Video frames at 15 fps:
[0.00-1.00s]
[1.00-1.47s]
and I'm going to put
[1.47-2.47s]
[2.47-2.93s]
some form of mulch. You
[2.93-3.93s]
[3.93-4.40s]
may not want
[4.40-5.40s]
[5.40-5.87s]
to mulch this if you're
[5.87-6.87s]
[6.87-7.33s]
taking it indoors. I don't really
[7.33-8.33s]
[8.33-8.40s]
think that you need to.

*-*-*

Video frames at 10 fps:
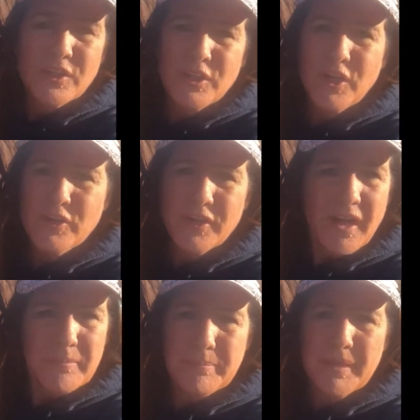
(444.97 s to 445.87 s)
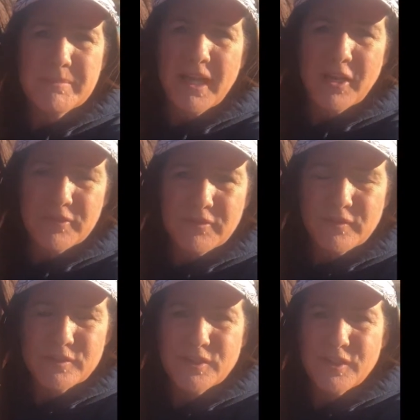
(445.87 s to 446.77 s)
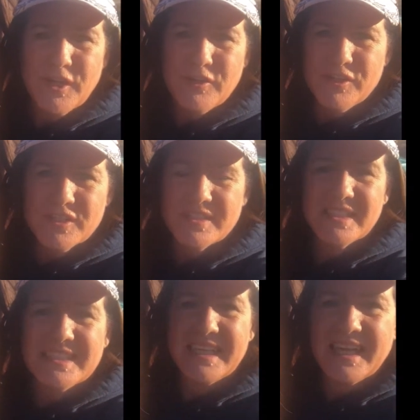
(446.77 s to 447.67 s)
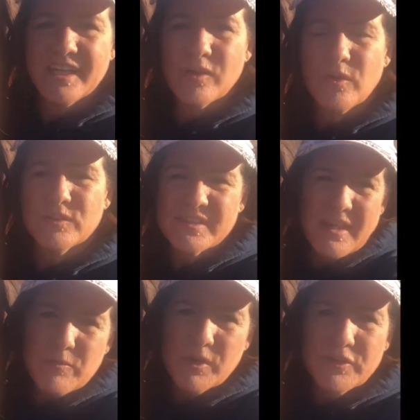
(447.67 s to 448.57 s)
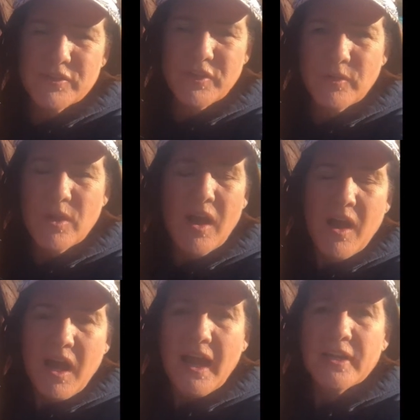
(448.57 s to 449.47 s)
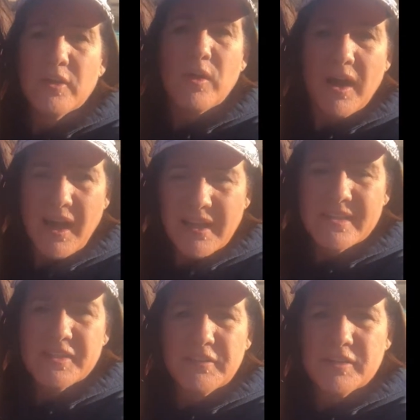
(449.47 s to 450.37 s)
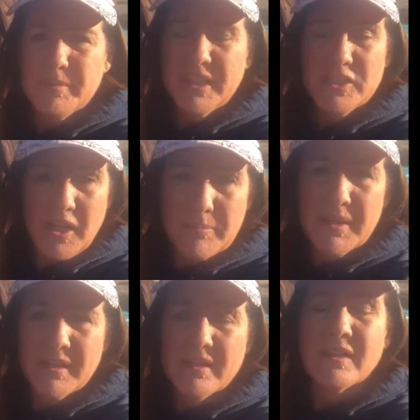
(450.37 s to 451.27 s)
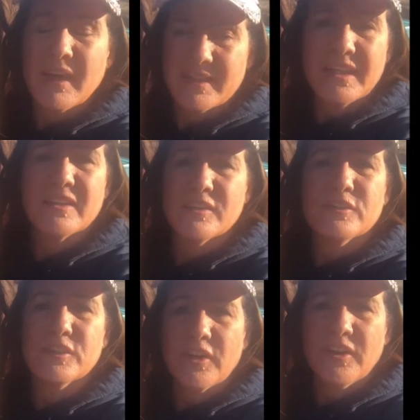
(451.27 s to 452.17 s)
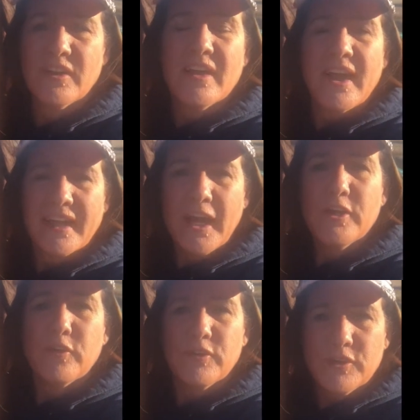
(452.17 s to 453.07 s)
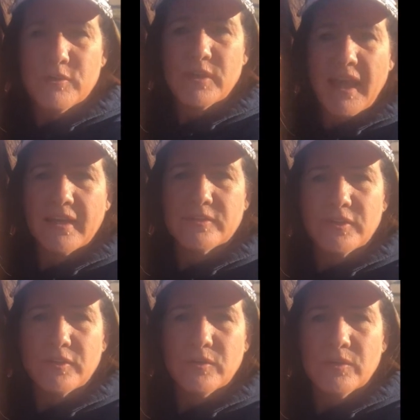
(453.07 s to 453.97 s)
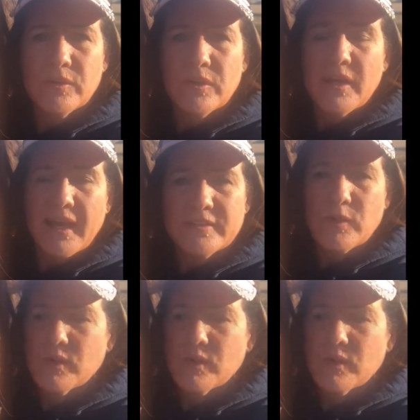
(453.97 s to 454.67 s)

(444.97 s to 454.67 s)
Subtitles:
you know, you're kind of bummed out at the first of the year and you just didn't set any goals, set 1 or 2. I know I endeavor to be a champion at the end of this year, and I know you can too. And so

*-*-*

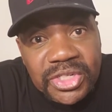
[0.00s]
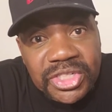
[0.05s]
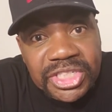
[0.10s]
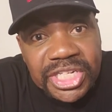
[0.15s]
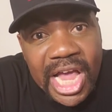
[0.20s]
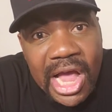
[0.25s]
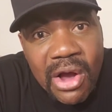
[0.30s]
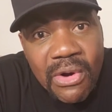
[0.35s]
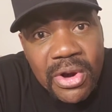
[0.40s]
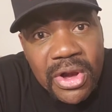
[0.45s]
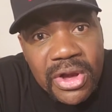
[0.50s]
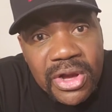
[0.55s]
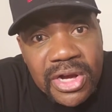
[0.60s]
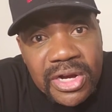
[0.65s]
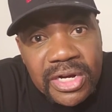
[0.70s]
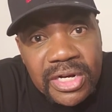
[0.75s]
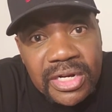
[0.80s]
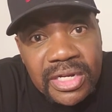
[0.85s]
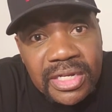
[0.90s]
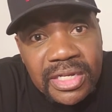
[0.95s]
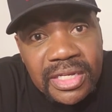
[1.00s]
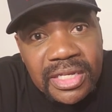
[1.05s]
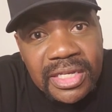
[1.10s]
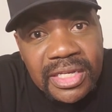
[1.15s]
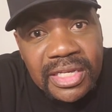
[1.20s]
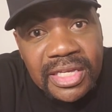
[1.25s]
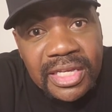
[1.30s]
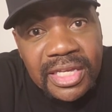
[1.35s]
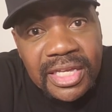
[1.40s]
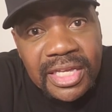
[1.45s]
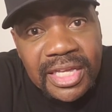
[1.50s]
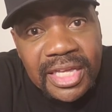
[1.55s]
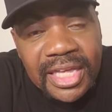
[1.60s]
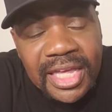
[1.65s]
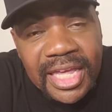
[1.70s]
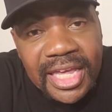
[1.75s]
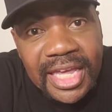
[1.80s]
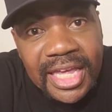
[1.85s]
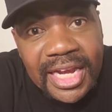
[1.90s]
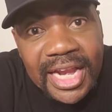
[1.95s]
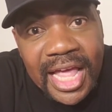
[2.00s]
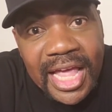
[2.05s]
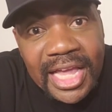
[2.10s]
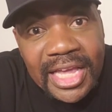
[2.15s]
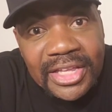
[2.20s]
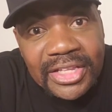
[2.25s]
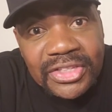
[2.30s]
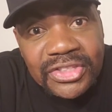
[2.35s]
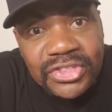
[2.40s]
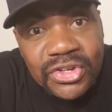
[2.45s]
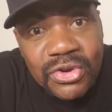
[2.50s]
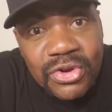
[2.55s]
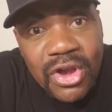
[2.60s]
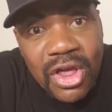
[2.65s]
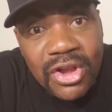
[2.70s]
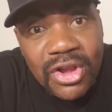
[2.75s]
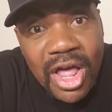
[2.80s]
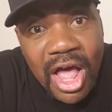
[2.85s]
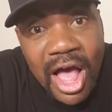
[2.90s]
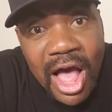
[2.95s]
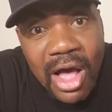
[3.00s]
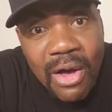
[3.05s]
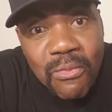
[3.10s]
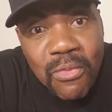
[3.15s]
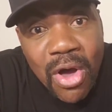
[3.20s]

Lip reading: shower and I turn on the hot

*-*-*

- _Brief_
Please report, as a bare number, how many lines of the data contain the word "frames".

- _Output of the task_
2